Give the entries again exactly as they appear, but without the images.

··········

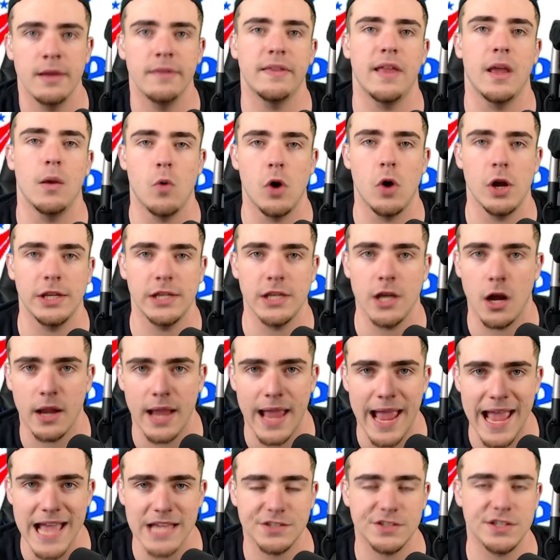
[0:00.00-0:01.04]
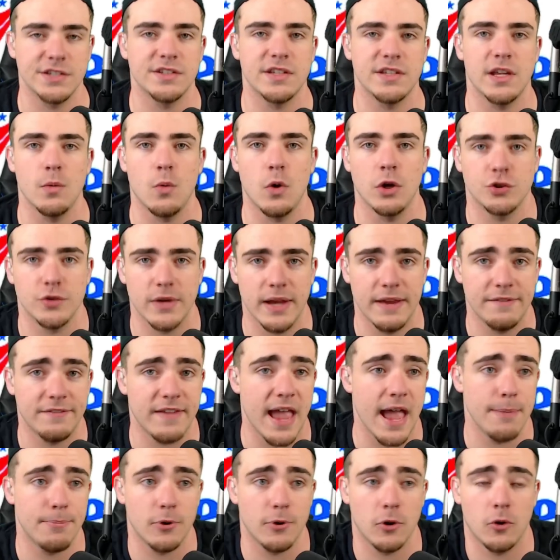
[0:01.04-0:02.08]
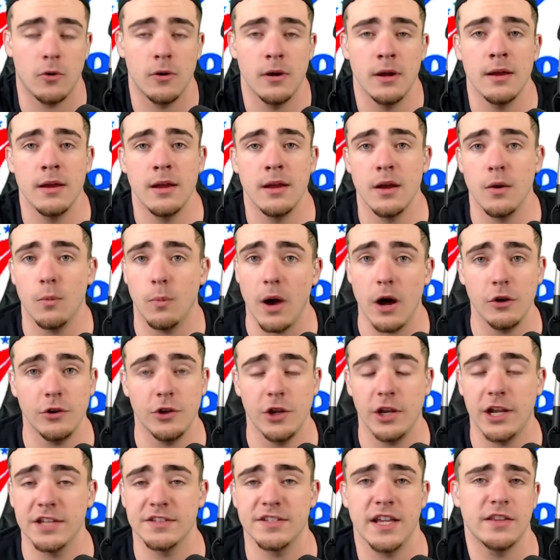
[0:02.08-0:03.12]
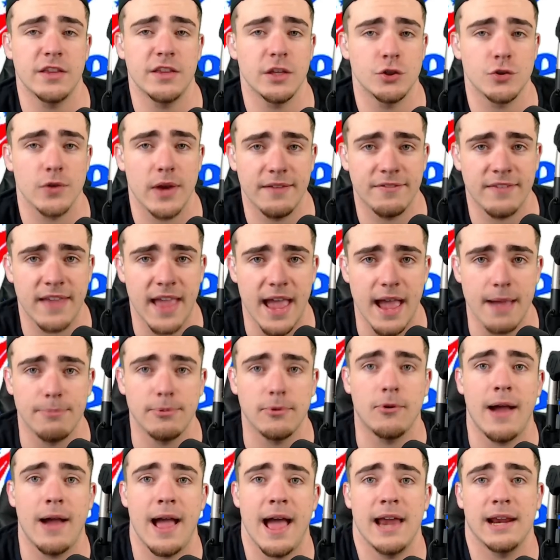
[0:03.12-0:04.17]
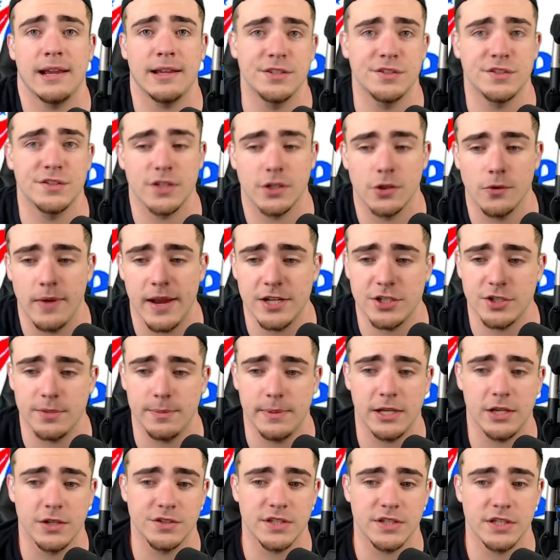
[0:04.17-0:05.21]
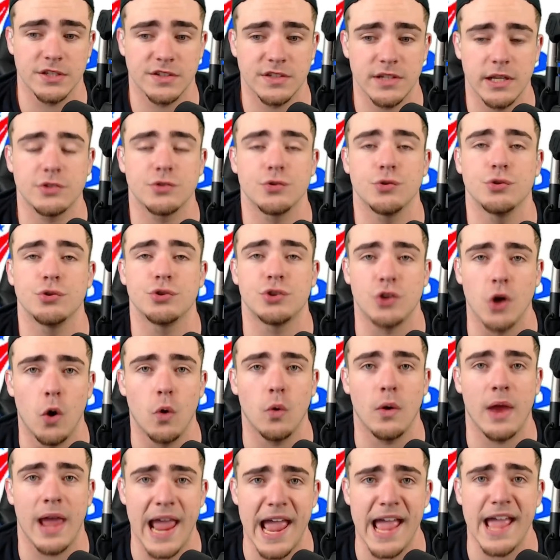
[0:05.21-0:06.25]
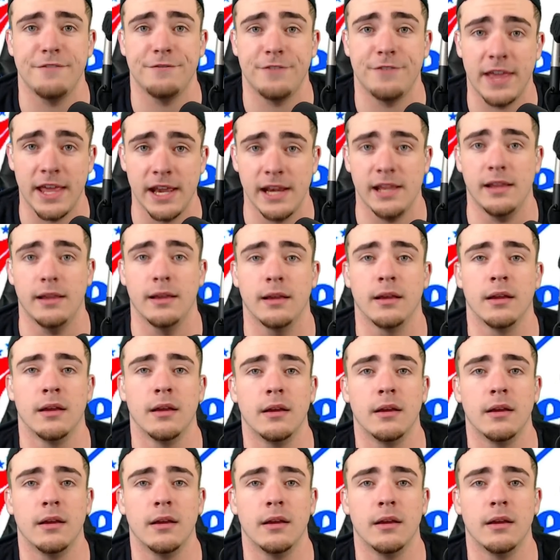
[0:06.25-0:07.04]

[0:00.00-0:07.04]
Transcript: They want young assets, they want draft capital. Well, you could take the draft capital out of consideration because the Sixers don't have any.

··········

## Output for this exercise
[0:00.00-0:01.04]
[0:01.04-0:02.08]
[0:02.08-0:03.12]
[0:03.12-0:04.17]
[0:04.17-0:05.21]
[0:05.21-0:06.25]
[0:06.25-0:07.04]

[0:00.00-0:07.04]
Transcript: They want young assets, they want draft capital. Well, you could take the draft capital out of consideration because the Sixers don't have any.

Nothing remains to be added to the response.